“Ghost work” is the term anthropologist Mary L. Gray and computer scientist Siddharth Suri introduced in their 2019 book “Ghost Work: How to Stop Silicon Valley from Building a New Global Underclass,” published by Houghton Mifflin Harcourt. It names the large, mostly invisible human labor force that keeps supposedly automated systems running. As the book’s site puts it, “work isn’t disappearing in the age of AI; it is being hidden.” The publisher’s description states that services from “Amazon, Google, Microsoft, and Uber can only function smoothly thanks to the judgment and experience of a vast, invisible human labor force.”

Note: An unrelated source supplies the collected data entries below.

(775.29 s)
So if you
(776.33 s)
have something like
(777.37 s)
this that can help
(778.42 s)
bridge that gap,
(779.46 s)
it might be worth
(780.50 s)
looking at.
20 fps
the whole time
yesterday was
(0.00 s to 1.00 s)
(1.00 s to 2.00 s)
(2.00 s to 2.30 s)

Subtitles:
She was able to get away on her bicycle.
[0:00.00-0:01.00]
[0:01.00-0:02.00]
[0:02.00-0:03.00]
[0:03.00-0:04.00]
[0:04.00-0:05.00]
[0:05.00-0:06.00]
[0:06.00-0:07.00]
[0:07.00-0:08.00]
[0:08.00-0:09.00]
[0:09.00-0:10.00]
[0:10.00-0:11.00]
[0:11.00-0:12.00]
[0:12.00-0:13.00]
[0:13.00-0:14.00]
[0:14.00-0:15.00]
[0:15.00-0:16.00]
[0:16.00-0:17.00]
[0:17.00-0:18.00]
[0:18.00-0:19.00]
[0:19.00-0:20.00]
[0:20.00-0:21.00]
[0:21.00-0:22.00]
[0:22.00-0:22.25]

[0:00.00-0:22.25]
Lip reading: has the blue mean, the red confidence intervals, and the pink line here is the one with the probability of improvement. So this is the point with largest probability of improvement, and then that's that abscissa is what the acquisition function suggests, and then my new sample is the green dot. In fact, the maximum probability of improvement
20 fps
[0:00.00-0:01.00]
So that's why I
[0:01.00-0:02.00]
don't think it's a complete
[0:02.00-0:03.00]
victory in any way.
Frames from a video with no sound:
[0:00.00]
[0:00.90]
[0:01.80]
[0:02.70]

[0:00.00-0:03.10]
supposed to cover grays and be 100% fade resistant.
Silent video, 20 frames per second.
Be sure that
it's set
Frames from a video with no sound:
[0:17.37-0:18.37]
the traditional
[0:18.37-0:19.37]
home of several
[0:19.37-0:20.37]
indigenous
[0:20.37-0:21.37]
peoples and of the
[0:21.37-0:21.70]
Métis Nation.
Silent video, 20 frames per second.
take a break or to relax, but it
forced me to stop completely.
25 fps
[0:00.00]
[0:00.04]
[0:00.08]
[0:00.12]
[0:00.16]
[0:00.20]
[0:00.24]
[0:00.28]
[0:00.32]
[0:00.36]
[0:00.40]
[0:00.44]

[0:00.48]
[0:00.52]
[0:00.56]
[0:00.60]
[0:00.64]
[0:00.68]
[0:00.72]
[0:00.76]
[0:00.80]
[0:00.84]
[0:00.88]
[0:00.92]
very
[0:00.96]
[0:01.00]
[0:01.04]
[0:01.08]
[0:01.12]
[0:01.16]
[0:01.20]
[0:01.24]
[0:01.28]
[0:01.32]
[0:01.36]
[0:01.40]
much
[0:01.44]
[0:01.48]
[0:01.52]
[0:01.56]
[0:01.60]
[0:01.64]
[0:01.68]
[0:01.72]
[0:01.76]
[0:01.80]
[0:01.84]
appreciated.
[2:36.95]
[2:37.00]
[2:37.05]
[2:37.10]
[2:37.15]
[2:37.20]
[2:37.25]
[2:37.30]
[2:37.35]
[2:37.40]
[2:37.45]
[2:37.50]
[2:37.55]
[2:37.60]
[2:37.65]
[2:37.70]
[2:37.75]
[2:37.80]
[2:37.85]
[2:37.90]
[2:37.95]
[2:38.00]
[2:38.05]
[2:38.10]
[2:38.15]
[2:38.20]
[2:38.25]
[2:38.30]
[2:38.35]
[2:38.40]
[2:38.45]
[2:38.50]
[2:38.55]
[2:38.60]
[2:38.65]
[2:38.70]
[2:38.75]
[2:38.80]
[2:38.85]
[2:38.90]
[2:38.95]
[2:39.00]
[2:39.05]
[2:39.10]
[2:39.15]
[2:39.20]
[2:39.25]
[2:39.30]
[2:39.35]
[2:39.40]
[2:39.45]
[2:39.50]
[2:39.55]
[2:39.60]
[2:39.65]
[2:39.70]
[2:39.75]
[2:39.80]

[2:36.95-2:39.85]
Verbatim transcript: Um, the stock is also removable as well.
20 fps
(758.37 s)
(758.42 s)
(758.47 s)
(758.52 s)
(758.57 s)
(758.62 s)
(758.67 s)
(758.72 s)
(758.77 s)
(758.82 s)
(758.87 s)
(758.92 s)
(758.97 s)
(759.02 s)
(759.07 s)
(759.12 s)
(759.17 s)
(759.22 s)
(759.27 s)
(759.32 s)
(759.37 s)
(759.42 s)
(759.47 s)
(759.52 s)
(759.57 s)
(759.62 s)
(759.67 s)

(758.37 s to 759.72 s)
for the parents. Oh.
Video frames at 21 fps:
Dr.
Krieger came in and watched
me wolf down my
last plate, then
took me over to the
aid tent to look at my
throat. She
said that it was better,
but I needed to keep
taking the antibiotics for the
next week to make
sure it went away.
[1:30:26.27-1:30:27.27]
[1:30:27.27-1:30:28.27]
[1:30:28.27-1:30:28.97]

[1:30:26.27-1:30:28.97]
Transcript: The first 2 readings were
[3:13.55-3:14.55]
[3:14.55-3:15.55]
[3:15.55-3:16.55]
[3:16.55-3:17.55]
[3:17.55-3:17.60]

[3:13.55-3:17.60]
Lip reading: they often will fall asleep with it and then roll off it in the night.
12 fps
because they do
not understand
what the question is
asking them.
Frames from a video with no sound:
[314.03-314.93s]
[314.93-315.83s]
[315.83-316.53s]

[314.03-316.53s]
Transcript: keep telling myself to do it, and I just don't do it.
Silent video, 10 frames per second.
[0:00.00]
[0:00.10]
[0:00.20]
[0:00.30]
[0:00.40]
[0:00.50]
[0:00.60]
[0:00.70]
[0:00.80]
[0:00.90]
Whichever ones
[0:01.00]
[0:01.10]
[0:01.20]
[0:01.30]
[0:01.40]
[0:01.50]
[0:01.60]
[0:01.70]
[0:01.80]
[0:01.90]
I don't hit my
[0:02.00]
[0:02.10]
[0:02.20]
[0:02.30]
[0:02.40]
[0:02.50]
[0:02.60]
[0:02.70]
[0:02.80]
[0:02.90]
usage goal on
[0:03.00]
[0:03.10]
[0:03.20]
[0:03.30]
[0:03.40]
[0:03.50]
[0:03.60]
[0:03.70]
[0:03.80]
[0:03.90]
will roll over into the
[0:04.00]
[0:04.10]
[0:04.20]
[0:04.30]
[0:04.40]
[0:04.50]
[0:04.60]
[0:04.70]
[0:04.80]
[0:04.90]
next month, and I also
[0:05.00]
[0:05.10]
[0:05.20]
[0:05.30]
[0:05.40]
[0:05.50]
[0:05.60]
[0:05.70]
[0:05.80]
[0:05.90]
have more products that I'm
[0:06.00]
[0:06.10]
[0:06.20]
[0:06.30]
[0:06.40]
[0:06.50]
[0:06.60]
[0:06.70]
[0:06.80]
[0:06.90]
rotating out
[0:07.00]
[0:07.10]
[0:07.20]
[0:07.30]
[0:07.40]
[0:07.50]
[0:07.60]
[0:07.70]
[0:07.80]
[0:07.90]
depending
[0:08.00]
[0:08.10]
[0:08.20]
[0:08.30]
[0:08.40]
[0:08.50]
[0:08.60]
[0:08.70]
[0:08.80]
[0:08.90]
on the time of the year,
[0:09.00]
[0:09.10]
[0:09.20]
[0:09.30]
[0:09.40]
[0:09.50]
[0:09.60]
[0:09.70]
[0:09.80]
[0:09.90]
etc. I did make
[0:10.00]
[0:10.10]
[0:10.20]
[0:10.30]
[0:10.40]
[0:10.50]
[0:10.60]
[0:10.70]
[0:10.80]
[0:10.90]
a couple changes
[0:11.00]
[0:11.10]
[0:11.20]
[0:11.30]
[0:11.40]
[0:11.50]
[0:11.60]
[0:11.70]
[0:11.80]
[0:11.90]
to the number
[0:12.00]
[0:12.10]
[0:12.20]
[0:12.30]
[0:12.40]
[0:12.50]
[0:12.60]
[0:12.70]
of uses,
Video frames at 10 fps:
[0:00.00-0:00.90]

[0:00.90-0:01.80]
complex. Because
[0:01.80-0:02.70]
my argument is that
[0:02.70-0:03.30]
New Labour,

The work itself is high-tech piecework: flagging explicit content, labeling and proofreading data, transcribing audio, and patching the gaps where algorithms fail. Drawing on a five-year study of workers in the United States and India, the authors estimate that around 8 percent of Americans have done such work, and that the platforms typically leave these workers earning below traditional minimums, without benefits, and dismissable “at any time for any reason, or none.” The book ties this directly to AI: much of what looks like automation is in fact a shadow workforce that trains the models, moderates the outputs, and handles the cases software cannot.
Why business readers should care: ghost work reframes “AI did it” into “people did it, behind an interface.” When evaluating an AI vendor or building an AI feature, the human labor in the loop - who does it, where, under what conditions and pay - is a real operational, ethical, and reputational dependency, not a rounding error.